* _Exercise instructions_: Your response to the data below should hold nothing except the lines from the one containing "Video frames at 24" down to the one containing "[11.46-12.50s]", reproduced exactly and without pictures.

---- Supplied data

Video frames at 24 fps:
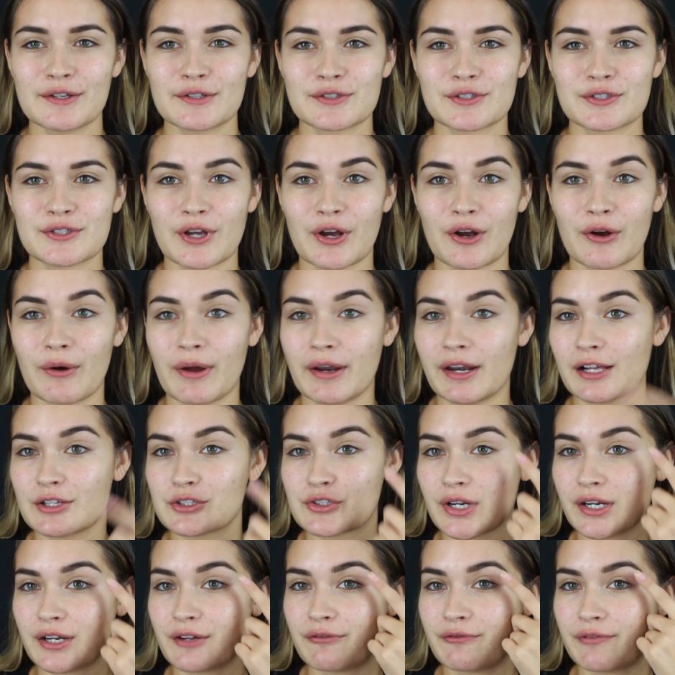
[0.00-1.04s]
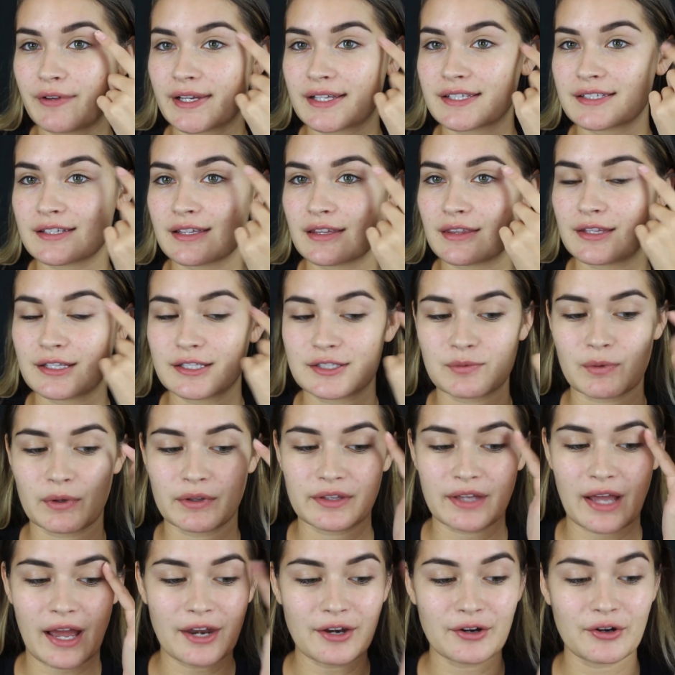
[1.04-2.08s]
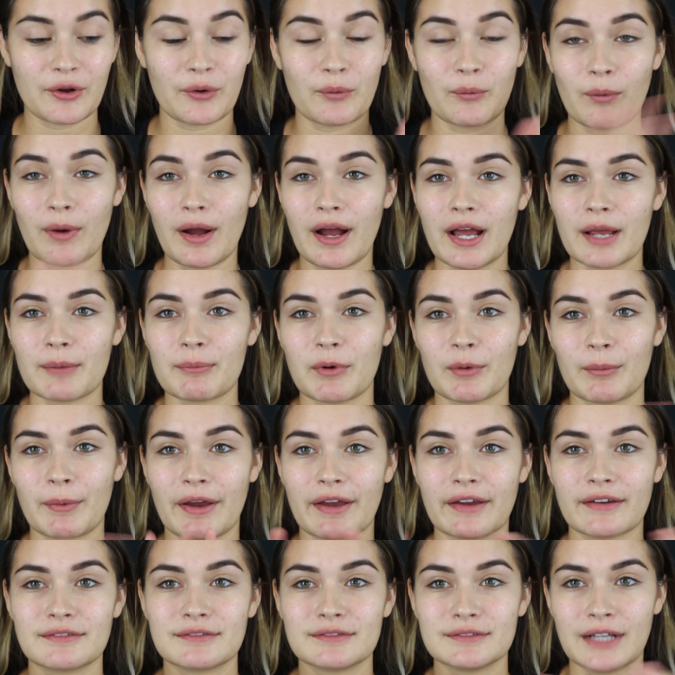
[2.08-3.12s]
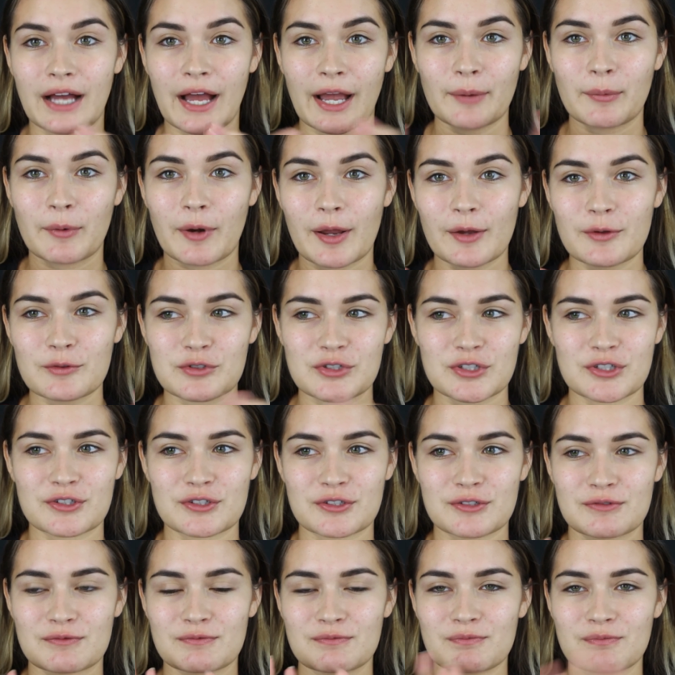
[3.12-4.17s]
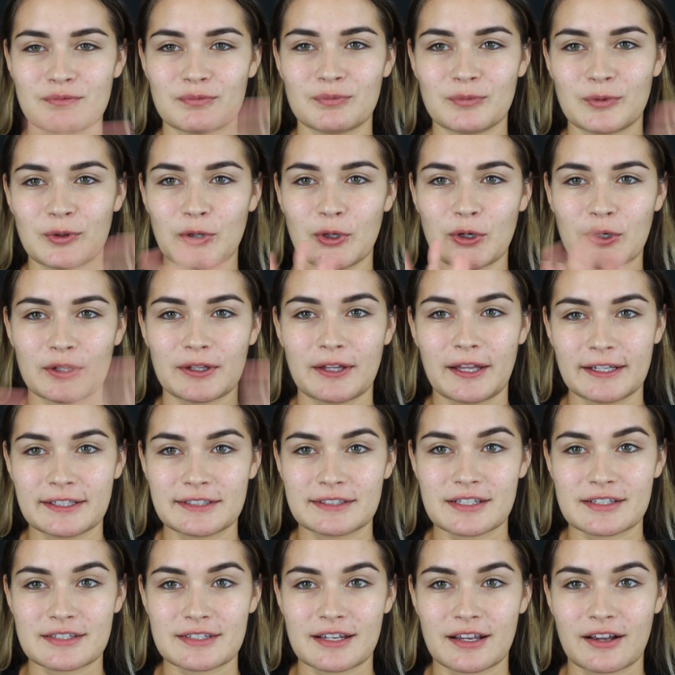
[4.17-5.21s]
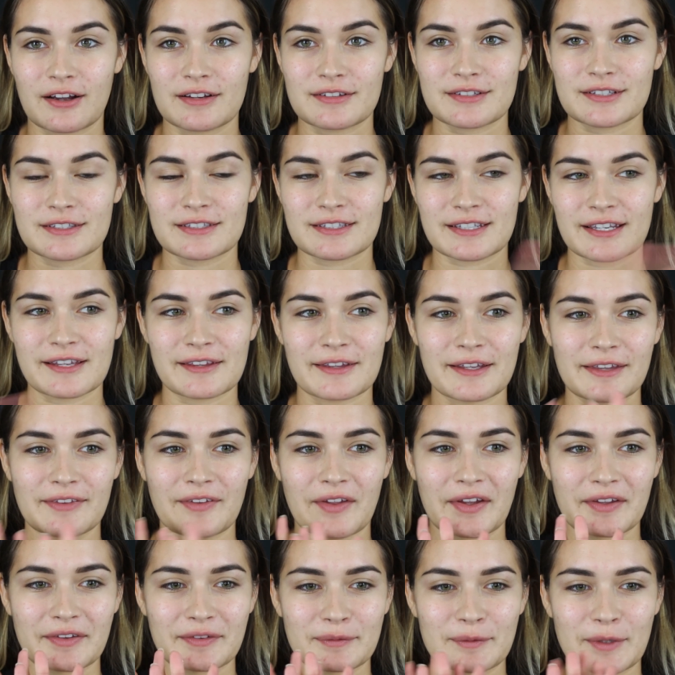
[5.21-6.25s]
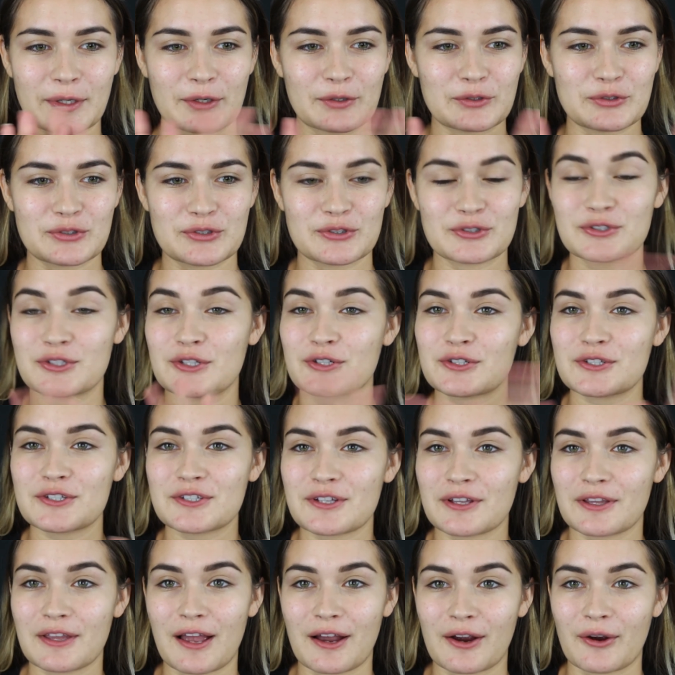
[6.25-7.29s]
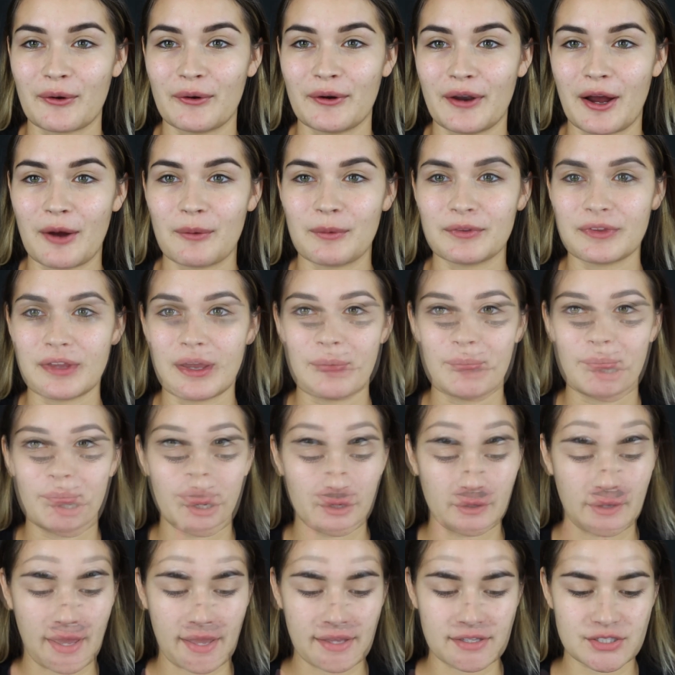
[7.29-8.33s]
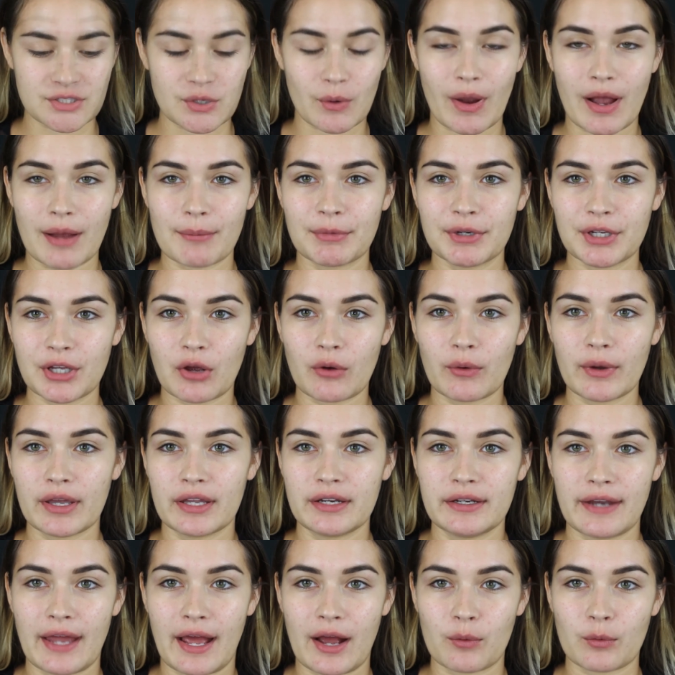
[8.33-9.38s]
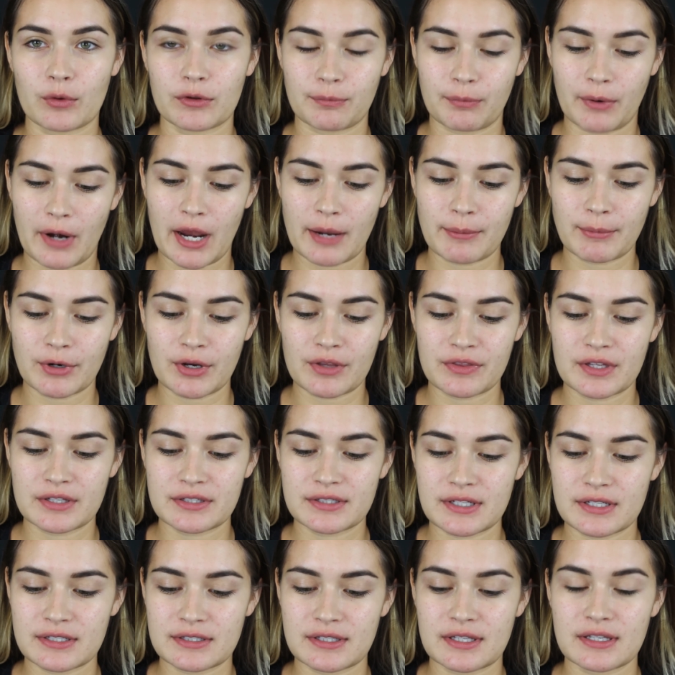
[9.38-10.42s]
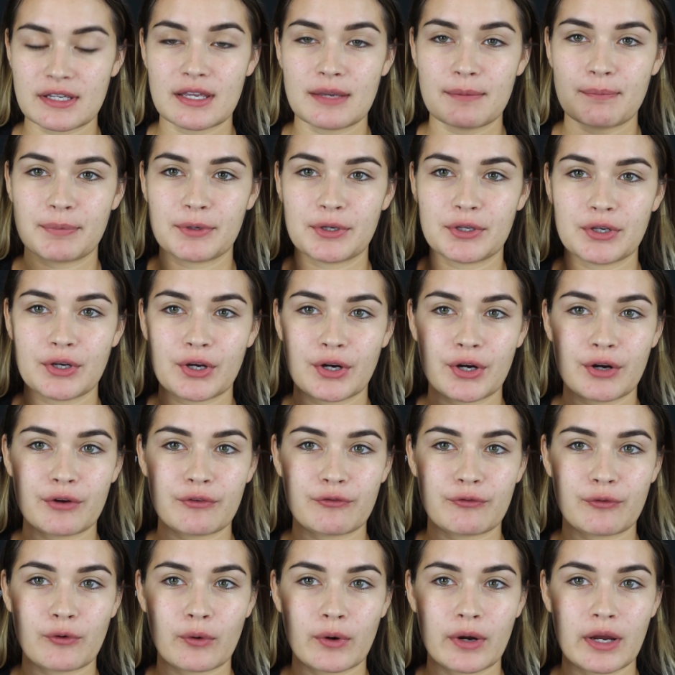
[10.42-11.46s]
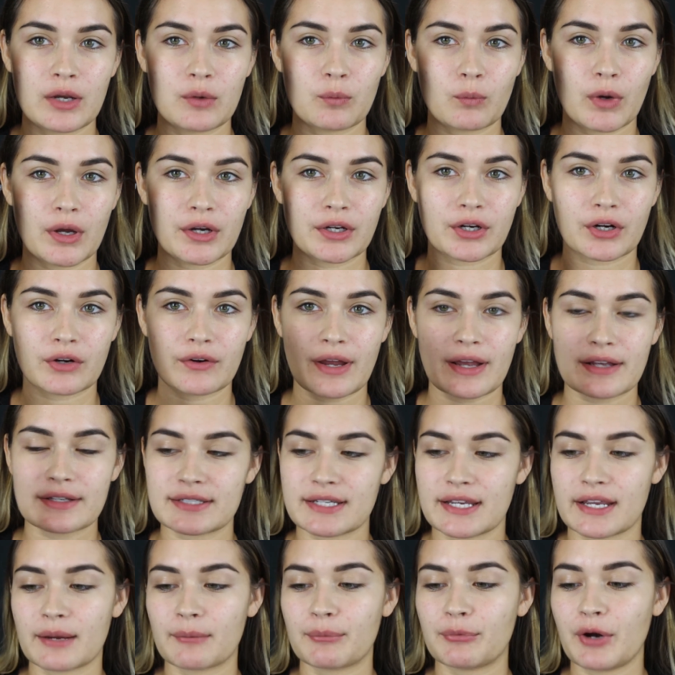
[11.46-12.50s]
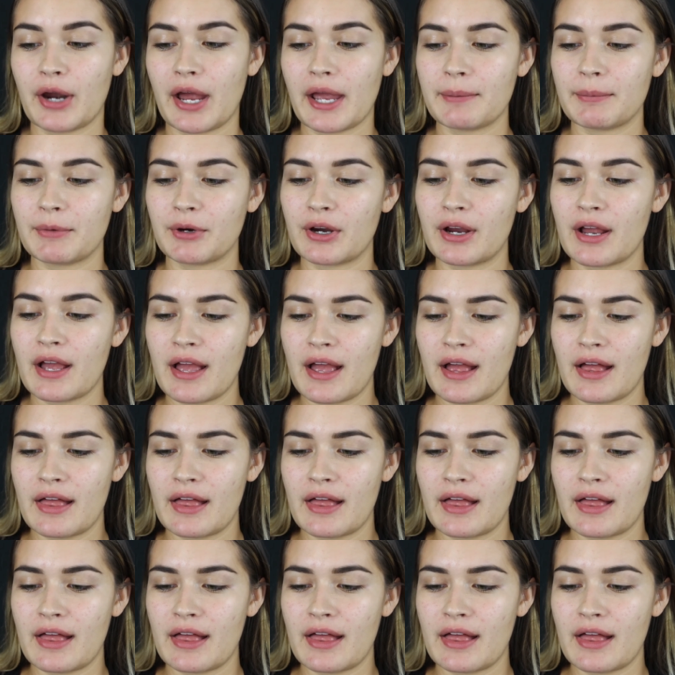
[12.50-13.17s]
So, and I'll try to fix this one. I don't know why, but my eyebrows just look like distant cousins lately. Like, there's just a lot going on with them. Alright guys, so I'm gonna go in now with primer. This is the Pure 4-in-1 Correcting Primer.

--------
---- Supplied data

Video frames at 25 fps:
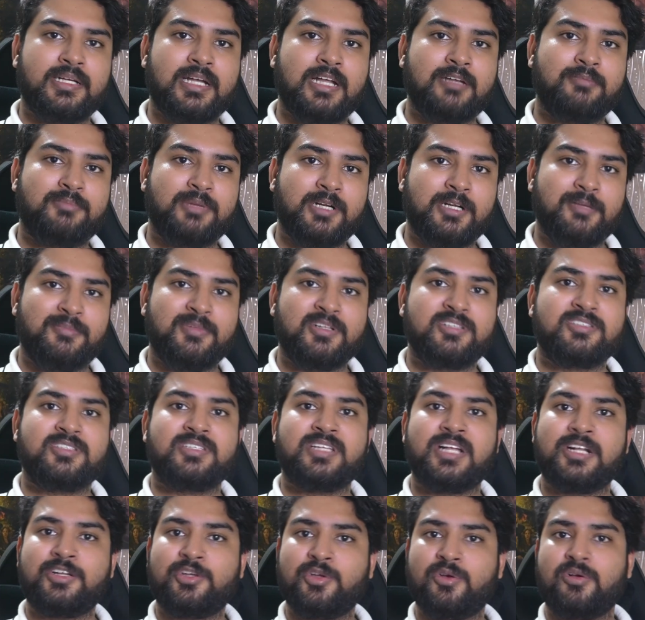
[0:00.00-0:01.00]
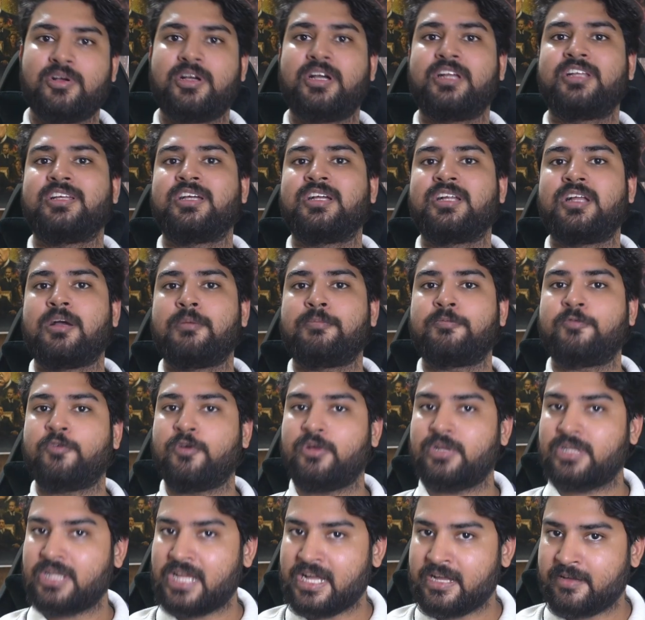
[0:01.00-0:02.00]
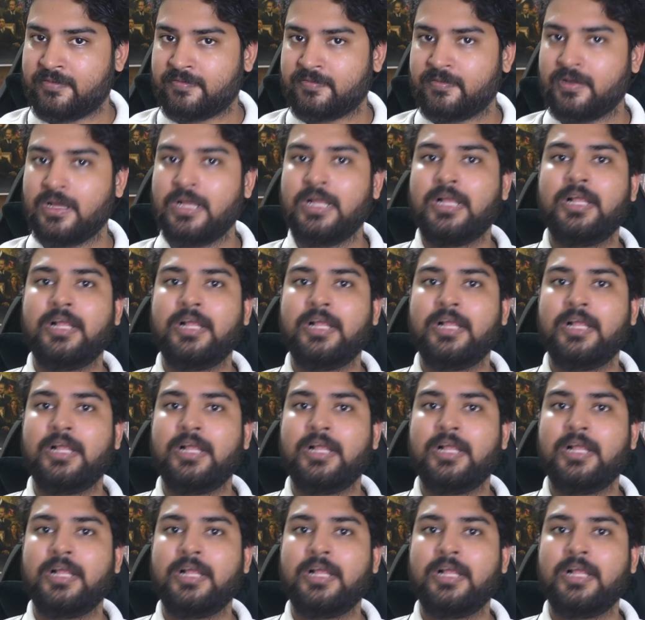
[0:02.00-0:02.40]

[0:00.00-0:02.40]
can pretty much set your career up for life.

--------

* _Task response_:
Video frames at 24 fps:
[0.00-1.04s]
[1.04-2.08s]
[2.08-3.12s]
[3.12-4.17s]
[4.17-5.21s]
[5.21-6.25s]
[6.25-7.29s]
[7.29-8.33s]
[8.33-9.38s]
[9.38-10.42s]
[10.42-11.46s]
[11.46-12.50s]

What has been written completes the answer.